Problem statement:
In duplicating the lines below, keep every word unchanged and drop the pictures.

*** Data supplied Section Begins ***

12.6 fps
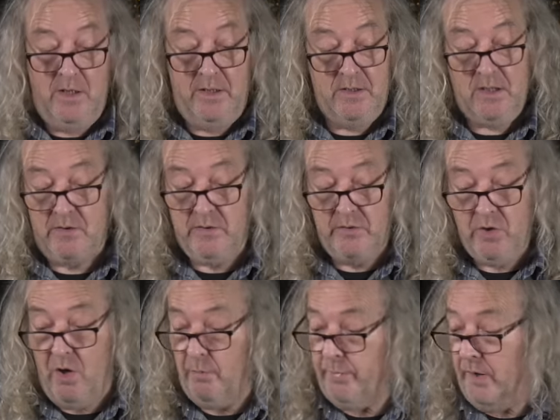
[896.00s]
It does the
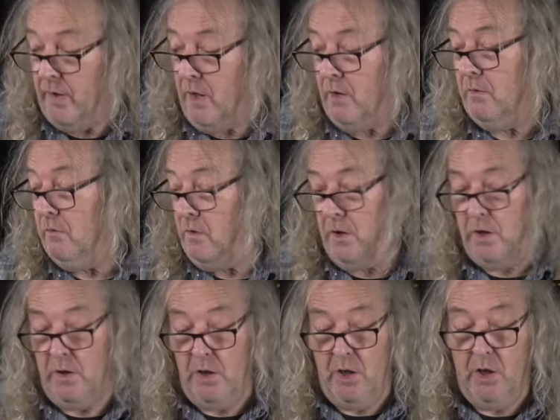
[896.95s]
job, you know,
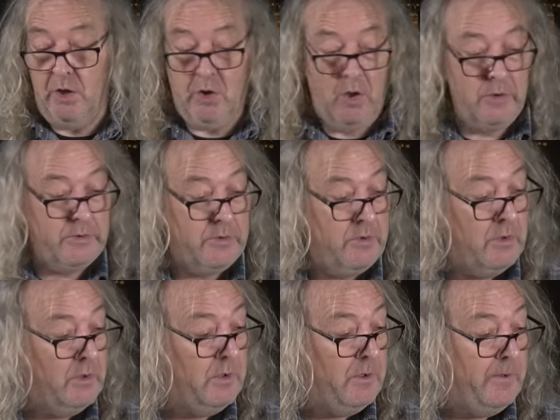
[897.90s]
at a cost.
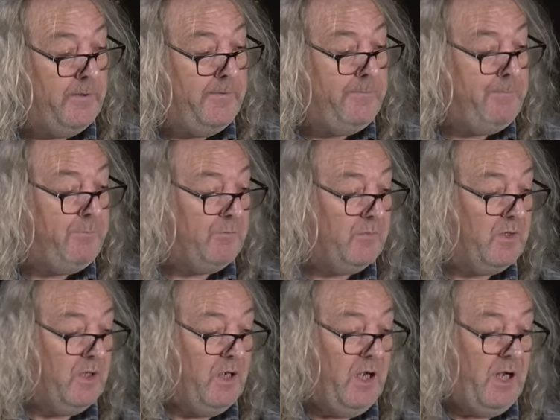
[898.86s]

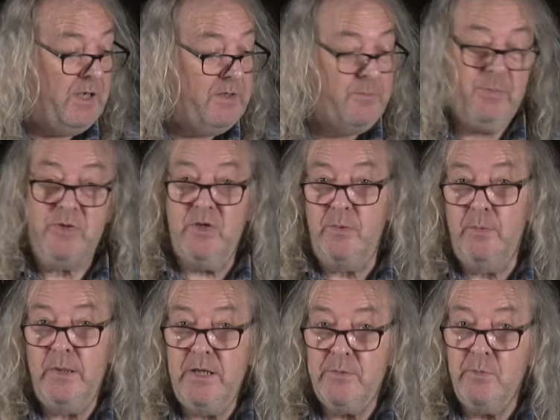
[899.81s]
And
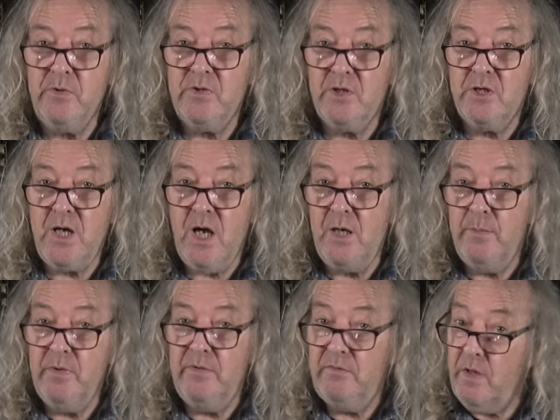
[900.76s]
presumably it's more sustainable than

*** Data supplied Section Ends ***

Answer space:
12.6 fps
[896.00s]
It does the
[896.95s]
job, you know,
[897.90s]
at a cost.
[898.86s]

[899.81s]
And
[900.76s]
presumably it's more sustainable than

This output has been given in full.